(RECORDS PROVIDED Opens)
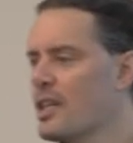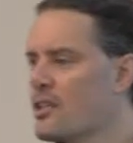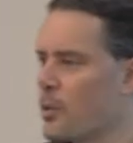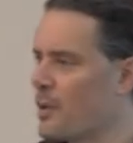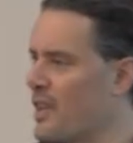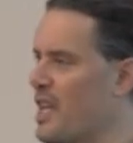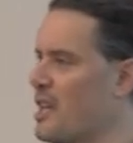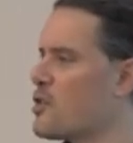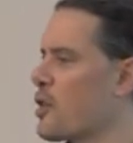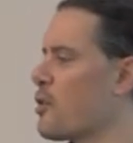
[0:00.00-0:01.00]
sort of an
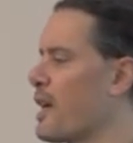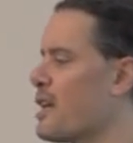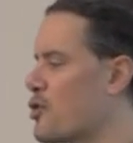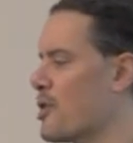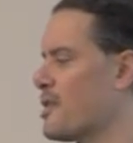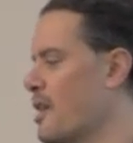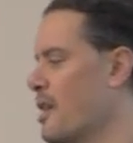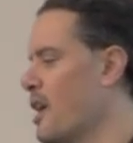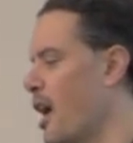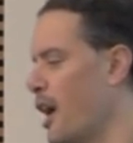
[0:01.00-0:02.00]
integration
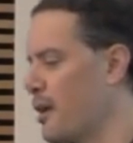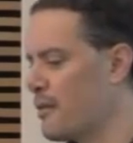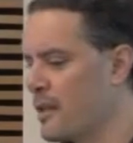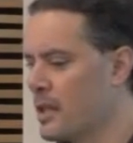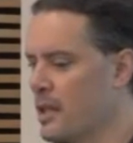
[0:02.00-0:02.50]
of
(RECORDS PROVIDED Closes)
(RECORDS PROVIDED Opens)
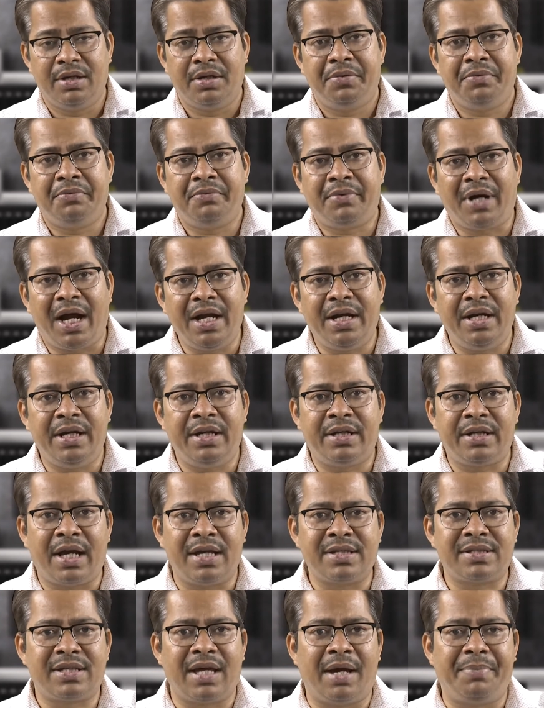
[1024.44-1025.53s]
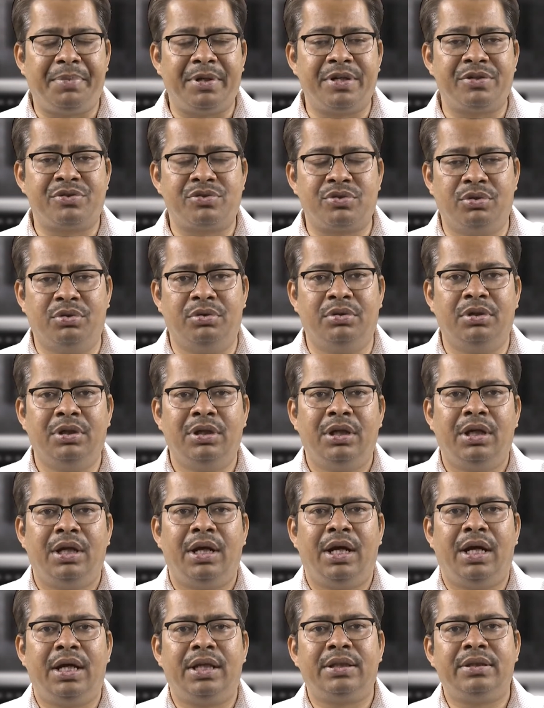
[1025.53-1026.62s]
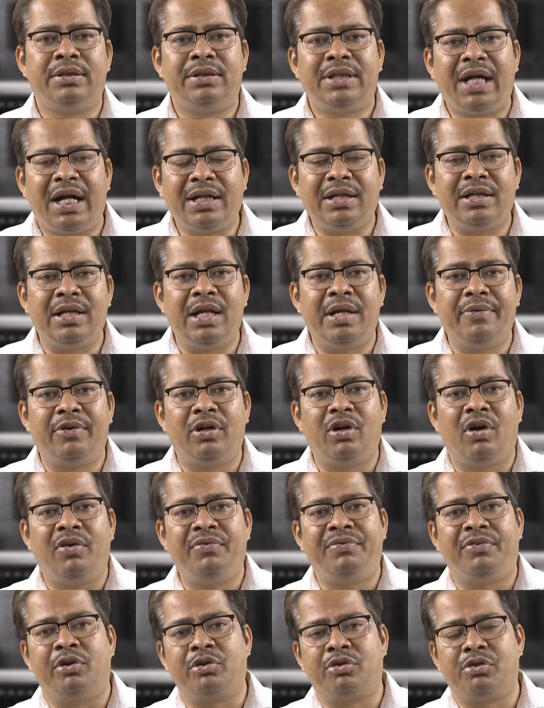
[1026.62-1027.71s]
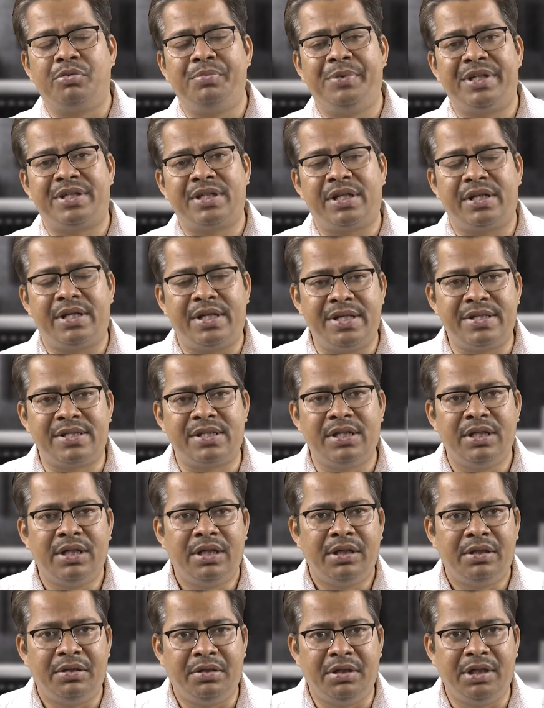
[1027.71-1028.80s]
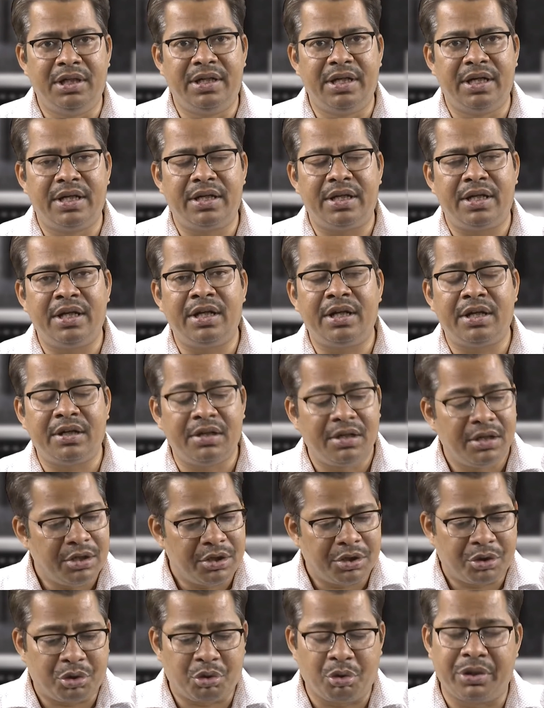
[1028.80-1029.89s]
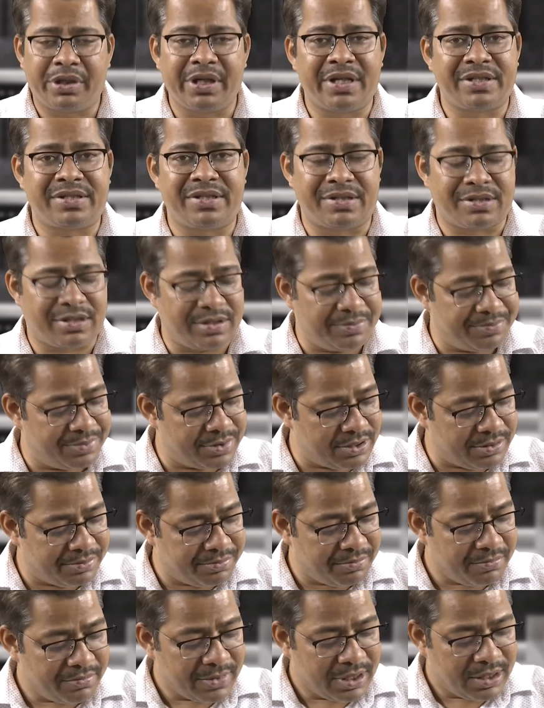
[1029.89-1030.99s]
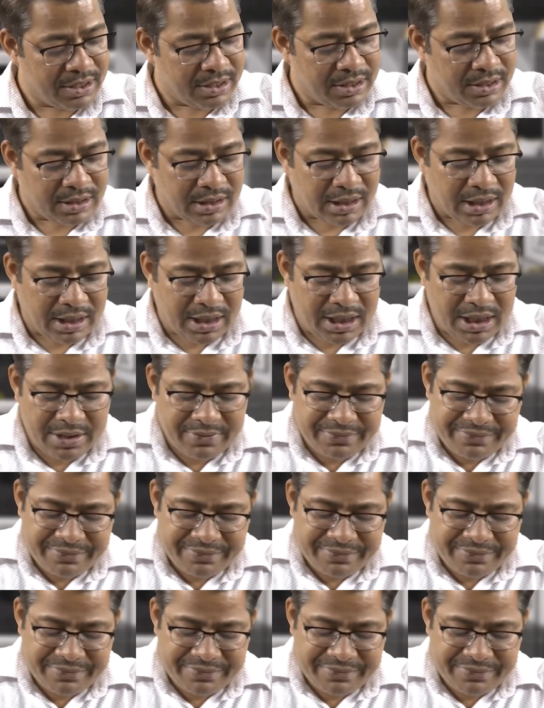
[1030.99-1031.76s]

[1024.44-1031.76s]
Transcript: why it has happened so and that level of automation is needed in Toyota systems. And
(RECORDS PROVIDED Closes)
## GOAL OF THE EXERCISE
From the records above, extract the lines from the one holding "[1026.62-1027.71s]" through the one holding "Transcript: why it", word for word; omit the pictures.

## REPLY
[1026.62-1027.71s]
[1027.71-1028.80s]
[1028.80-1029.89s]
[1029.89-1030.99s]
[1030.99-1031.76s]

[1024.44-1031.76s]
Transcript: why it has happened so and that level of automation is needed in Toyota systems. And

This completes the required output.